## Exercise inputs
+---+

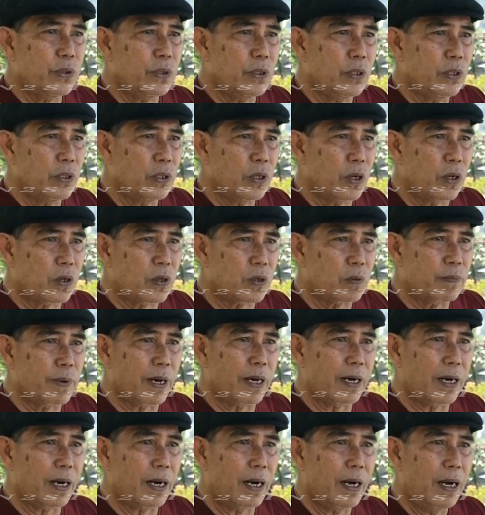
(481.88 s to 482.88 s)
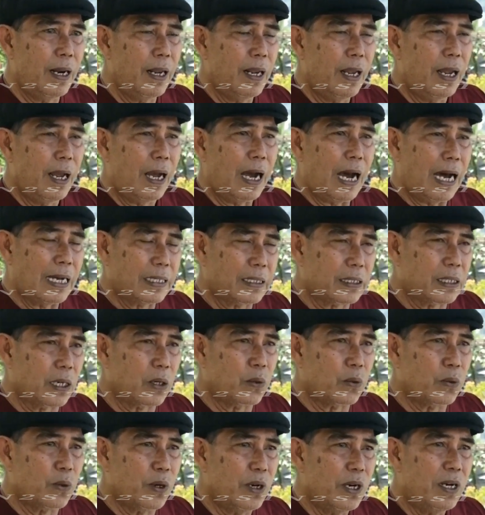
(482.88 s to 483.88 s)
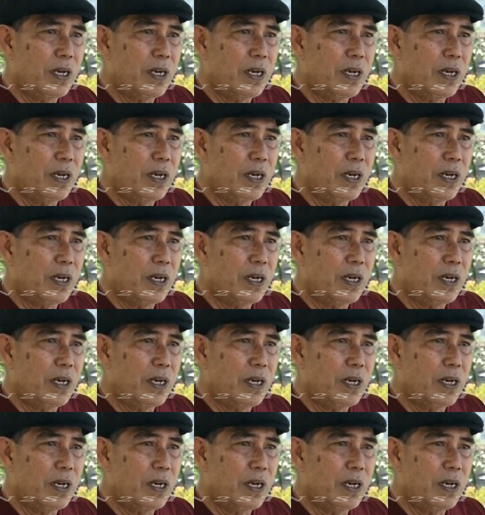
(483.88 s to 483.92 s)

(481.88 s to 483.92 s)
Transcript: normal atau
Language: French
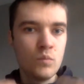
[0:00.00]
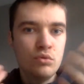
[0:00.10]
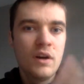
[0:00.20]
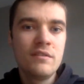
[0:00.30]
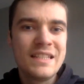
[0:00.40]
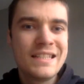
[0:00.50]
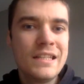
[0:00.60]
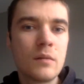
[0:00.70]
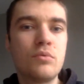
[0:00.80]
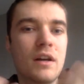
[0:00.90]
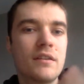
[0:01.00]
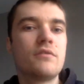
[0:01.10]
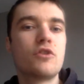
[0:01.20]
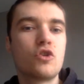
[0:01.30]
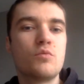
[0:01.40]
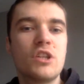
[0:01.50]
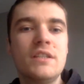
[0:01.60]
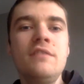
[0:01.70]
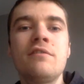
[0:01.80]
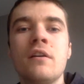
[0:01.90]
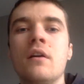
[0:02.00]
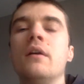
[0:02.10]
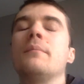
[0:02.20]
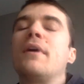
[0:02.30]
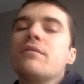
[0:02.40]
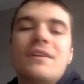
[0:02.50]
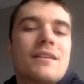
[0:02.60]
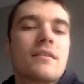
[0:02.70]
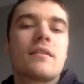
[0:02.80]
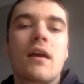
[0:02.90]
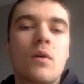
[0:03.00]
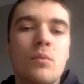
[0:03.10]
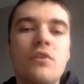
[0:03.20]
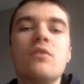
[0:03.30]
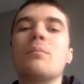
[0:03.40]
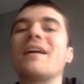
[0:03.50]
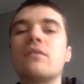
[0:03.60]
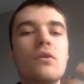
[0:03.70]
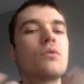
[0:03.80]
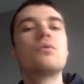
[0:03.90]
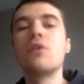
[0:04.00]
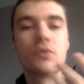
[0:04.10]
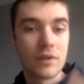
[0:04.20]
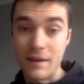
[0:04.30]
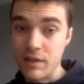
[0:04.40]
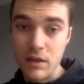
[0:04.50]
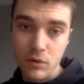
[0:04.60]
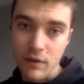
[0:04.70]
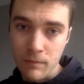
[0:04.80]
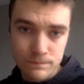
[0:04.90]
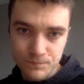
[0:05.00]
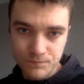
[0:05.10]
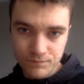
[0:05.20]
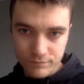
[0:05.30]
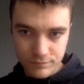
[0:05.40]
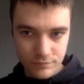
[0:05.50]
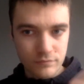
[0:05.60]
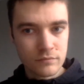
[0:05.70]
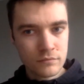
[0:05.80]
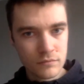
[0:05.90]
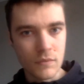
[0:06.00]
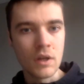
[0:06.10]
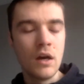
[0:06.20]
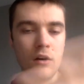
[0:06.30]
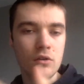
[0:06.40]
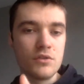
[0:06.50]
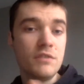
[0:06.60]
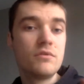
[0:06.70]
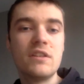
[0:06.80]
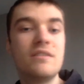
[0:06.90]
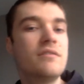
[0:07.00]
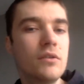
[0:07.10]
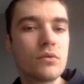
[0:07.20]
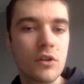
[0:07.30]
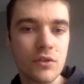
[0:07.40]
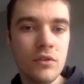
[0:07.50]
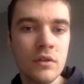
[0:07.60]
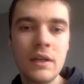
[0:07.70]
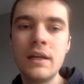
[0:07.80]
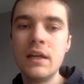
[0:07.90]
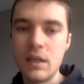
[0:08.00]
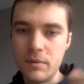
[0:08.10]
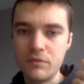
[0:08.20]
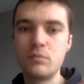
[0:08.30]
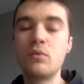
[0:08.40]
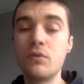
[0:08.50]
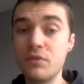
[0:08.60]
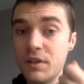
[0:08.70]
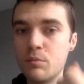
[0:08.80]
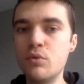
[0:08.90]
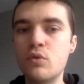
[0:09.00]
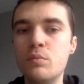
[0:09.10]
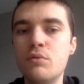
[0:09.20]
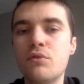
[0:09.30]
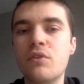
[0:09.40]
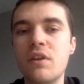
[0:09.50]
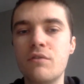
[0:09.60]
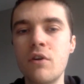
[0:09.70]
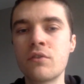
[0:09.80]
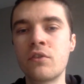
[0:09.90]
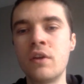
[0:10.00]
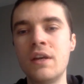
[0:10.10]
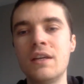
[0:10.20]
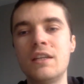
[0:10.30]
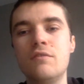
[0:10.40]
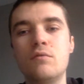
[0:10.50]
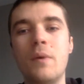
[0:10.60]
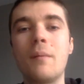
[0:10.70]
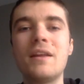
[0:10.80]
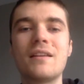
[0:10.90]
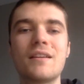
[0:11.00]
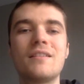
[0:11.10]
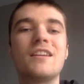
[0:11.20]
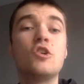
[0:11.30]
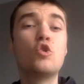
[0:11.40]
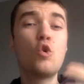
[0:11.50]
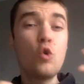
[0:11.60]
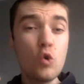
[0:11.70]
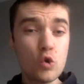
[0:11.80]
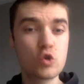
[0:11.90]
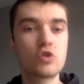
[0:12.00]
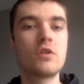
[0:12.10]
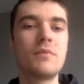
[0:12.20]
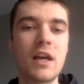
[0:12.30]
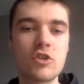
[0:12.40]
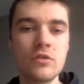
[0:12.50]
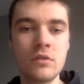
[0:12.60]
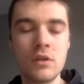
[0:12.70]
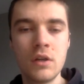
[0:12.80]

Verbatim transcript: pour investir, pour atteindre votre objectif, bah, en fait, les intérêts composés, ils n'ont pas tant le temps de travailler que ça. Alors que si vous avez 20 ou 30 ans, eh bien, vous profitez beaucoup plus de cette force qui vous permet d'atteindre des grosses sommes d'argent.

+---+

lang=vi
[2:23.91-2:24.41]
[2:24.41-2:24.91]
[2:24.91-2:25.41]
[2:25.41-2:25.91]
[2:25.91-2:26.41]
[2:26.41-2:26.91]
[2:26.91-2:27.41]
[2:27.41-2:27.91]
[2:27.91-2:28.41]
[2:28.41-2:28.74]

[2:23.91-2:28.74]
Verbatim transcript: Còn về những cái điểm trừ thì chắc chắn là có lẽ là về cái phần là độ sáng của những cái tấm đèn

+---+

## Exercise objective
The number of lines in the entries holding the word "Verbatim" is what is needed. Supply that number only.

## Solved problem
2